4. Everything you know is an assumption that you must be willing to test.

If you’re not comfortable with that – then you’re in the wrong field.

5. If something is taking too long – abandon it.

After years of hitting product walls, and occasionally breaking through them I think all delays can be attributed to three things: a lack of team alignment, poorly measured technical complexity and inability to climb out of a rabbit hole that should have never been dug.

Pick a time-box, stick to it or get out.

6. Go in with a willingness to leave.

Anger and disenchantment are the lethal cancers that destroy startups where everything else is working well. Once you feel that way you should quit.

7. Once you don’t want to solve a problem over a coffee you should quit.

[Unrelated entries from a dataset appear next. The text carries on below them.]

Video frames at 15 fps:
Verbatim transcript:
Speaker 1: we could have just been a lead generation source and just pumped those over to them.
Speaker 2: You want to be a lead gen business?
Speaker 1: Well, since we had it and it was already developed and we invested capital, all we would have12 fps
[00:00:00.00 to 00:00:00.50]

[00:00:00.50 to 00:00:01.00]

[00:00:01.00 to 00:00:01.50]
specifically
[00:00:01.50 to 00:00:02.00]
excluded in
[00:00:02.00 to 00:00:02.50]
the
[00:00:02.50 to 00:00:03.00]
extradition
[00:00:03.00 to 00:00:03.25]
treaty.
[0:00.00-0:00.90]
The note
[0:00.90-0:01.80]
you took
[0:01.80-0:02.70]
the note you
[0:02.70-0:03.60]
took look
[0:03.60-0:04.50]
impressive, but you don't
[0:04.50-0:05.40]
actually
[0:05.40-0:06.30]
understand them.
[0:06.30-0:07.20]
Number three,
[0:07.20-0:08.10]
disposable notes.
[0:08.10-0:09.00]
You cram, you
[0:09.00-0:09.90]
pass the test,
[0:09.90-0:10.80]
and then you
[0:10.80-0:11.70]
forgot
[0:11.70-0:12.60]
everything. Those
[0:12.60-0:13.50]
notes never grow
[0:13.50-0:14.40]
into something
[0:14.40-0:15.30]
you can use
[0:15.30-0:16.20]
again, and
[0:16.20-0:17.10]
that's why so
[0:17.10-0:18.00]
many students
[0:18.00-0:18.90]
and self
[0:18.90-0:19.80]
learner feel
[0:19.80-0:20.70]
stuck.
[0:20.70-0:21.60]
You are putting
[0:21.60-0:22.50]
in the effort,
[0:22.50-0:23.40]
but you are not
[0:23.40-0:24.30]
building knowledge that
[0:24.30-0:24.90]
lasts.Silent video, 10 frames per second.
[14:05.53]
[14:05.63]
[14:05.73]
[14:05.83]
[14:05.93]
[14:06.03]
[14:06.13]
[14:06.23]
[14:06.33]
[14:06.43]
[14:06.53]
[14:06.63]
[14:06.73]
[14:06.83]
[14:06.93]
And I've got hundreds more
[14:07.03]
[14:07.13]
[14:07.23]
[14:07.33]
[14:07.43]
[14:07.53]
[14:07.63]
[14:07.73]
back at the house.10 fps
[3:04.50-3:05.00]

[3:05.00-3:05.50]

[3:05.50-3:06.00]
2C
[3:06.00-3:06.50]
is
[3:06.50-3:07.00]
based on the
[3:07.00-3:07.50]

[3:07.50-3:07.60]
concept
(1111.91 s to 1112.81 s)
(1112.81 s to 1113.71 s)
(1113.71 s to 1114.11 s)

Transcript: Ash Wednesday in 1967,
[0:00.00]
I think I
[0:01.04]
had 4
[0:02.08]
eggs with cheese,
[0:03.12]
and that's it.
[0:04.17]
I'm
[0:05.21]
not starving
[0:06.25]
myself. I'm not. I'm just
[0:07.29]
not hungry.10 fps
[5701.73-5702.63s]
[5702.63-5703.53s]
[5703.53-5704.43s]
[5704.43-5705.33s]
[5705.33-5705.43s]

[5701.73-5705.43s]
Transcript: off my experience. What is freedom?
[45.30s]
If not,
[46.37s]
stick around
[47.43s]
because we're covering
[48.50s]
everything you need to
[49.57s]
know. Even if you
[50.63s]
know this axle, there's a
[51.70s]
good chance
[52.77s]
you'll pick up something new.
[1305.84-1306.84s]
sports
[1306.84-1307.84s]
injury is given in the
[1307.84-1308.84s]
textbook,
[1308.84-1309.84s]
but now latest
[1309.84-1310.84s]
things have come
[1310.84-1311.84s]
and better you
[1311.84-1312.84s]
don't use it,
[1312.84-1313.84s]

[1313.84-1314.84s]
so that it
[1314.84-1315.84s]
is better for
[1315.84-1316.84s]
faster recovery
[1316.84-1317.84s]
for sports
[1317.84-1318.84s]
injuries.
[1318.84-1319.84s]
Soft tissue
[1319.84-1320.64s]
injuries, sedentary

This is one of those litmus tests that I wish I had known at the outset. If you can’t bear to sit across from the person you need to solve a problem with, then you should quit. If you can’t build enough rapport to get unstuck, then you’ll stay stuck.

The inverse of this is an organization where everyone is looking out for each other and building something important. That is the most thrilling, fulfilling sense of forward momentum you can ever experience. Hope this helps!